Manchester Evening News logo Manchester Evening News 2/01/2017 John Scheerhout

Police accused of preventing mum from taking sick baby to hospital after 20 minute row over taxi © Credits: Steve Allen Police accused of preventing mum from taking sick baby to hospital after 20 minute row over taxi A taxi passenger mum trying to get a breathless, sick baby to hospital claims police obstructed her in a stand-off about child seats.

Lucy Flynn, 25, ordered a taxi after her 15-month-old son Alex turned red and began wheezing.

Desperate Lucy says she was urgently trying to get the tot to hospital when patrol police officers pulled over the private hire car and insisted that the infant should use a child seat.

During the 20-minute stand-off which ensued, Lucy says she showed officers a government webpage on her phone which showed it was, in fact, legal for a child to be transported in a taxi where the driver doesn’t provide the correct seat.

But the officers are said to have kept mum and her distressed child at the roadside for 20 minutes and even suggested they walk to hospital before finally allowing the driver to complete the journey.

GMP now say they are investigating the mum’s complaint.

Advice from the government’s gov.uk site states: “A child can travel without a child car seat in some circumstances. Taxis and minicabs: If the driver doesn’t provide the correct car seat, children can travel without one - but only if they travel on a rear seat and wear an adult seat belt if they’re 3 or older.”

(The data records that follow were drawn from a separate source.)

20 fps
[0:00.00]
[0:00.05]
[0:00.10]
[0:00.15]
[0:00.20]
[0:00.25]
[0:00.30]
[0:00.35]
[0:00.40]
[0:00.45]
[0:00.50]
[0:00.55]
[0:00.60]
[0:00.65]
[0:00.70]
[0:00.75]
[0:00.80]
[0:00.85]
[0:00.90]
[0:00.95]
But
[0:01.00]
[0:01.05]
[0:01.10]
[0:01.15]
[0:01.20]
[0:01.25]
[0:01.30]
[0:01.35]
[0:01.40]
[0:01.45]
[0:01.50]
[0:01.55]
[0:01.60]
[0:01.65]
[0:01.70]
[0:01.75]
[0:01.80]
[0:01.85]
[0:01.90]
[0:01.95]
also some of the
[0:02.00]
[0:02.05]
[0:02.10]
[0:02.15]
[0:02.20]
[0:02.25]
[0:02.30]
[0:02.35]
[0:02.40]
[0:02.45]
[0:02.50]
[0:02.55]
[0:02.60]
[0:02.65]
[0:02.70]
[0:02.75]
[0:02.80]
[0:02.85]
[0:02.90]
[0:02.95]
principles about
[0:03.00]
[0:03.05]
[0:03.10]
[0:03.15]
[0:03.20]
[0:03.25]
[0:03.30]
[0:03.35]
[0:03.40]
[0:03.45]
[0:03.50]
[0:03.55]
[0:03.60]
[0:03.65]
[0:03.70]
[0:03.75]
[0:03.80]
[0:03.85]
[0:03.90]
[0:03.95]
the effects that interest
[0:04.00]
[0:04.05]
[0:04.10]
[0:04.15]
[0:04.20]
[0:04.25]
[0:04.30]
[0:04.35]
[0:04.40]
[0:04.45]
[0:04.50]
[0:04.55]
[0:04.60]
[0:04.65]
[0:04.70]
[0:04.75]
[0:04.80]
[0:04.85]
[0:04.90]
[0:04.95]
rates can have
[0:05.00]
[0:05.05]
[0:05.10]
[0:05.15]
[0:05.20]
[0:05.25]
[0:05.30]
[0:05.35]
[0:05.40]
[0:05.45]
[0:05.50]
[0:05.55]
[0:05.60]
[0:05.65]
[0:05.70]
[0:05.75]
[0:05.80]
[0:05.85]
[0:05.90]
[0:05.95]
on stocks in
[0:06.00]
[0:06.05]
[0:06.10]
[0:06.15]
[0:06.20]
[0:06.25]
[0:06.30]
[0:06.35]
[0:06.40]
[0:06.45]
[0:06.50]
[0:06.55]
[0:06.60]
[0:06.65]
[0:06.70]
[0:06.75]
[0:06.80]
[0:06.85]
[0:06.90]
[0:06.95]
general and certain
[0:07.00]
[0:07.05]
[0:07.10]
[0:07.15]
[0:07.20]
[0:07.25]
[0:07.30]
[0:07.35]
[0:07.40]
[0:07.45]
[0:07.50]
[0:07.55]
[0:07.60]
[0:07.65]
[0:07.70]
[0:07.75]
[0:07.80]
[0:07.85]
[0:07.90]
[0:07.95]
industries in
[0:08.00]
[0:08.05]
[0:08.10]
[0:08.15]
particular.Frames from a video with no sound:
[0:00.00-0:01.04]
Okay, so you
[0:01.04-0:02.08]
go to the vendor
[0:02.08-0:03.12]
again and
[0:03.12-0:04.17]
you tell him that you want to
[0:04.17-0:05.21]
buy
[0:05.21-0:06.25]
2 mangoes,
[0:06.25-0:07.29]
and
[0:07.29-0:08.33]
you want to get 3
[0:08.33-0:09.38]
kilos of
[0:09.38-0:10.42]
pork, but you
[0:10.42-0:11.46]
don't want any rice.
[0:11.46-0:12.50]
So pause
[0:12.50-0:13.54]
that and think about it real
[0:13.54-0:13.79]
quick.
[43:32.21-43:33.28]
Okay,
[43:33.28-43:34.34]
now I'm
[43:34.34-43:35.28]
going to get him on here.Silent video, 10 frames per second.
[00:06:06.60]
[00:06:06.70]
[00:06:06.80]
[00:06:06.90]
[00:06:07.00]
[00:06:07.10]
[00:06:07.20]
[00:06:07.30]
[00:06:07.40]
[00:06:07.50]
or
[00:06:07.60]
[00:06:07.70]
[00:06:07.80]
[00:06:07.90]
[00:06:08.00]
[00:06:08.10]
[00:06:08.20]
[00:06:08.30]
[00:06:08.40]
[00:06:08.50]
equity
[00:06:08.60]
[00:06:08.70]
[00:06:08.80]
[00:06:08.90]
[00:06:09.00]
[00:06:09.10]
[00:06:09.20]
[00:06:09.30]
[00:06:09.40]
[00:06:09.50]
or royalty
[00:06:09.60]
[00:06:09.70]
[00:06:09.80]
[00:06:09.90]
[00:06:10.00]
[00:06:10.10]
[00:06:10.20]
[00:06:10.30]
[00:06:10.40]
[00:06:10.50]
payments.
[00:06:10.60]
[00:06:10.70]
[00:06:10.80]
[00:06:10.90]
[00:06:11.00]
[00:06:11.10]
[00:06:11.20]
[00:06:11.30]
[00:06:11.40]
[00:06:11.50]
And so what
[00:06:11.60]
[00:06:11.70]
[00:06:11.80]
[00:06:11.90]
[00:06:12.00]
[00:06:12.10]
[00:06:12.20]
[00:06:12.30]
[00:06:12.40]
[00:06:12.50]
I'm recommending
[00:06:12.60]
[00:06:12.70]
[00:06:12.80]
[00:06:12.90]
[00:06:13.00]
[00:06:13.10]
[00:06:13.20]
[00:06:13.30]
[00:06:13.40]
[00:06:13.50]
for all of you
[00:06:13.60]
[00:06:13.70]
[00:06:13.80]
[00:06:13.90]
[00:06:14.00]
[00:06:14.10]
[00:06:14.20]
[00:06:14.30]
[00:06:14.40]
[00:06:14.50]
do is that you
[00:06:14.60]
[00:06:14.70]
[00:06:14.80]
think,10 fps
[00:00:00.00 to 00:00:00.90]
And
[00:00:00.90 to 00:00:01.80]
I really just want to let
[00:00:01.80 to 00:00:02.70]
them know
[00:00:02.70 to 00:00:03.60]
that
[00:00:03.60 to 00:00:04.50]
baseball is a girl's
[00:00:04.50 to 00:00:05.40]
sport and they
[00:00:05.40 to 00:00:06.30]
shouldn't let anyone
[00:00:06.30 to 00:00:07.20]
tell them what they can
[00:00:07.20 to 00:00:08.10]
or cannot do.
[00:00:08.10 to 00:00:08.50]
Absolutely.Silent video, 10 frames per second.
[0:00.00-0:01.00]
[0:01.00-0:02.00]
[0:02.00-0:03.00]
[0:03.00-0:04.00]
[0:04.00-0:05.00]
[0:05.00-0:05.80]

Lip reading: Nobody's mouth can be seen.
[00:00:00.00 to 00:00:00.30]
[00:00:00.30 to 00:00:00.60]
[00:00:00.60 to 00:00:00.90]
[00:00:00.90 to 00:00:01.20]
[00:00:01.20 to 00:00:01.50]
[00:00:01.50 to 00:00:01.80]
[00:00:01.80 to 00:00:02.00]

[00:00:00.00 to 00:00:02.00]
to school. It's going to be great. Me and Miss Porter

Little Alex spent seven hours being treated for a viral infection and conjunctivitis at Royal Manchester Children’s Hospital. He has since recovered at home.

But mother-of-two Lucy, from Clayton, has lodged an official complaint and is demanding an apology from Greater Manchester Police.

Lucy, who works in HR, told the M.E.N: “They pulled us over and said ‘you should have a car seat in a taxi - it’s dangerous’. Alex was crying in the taxi. His cheeks were bright red. He was wheezing and breathing really fast.

“I told the police three or four times he was really ill. He was visibly poorly and I told them I wanted to get him to A&E and we didn’t need a car seat because we were in a taxi. It was freezing and I had a little baby in my hands. One of them told me if it was an emergency we should have called an ambulance. I didn’t need an ambulance. I just needed to get to the hospital as best I could. I looked the law up on my phone and showed them it was legal. The officer just said ‘I don’t think that’s the main concern - the main concern at the moment is the child’.

“But they just kept me there and I hadn’t even broken the law. I was panicking. There were four police officers there and surely one of them would know it’s not against the law. The way I was treated was so rude. I feel disgusted and let down. The police are supposed to protect us.”

The law says a child can travel in a taxi without a child seat if the driver has not provided one and if the child is on a rear seat.

A spokesman for GMP said: “We have received a complaint in relation to an incident that took place on Upper Brook Street, Manchester, on Monday 26 December 2016. We are currently investigating this complaint and it would therefore be inappropriate to comment further at this stage.”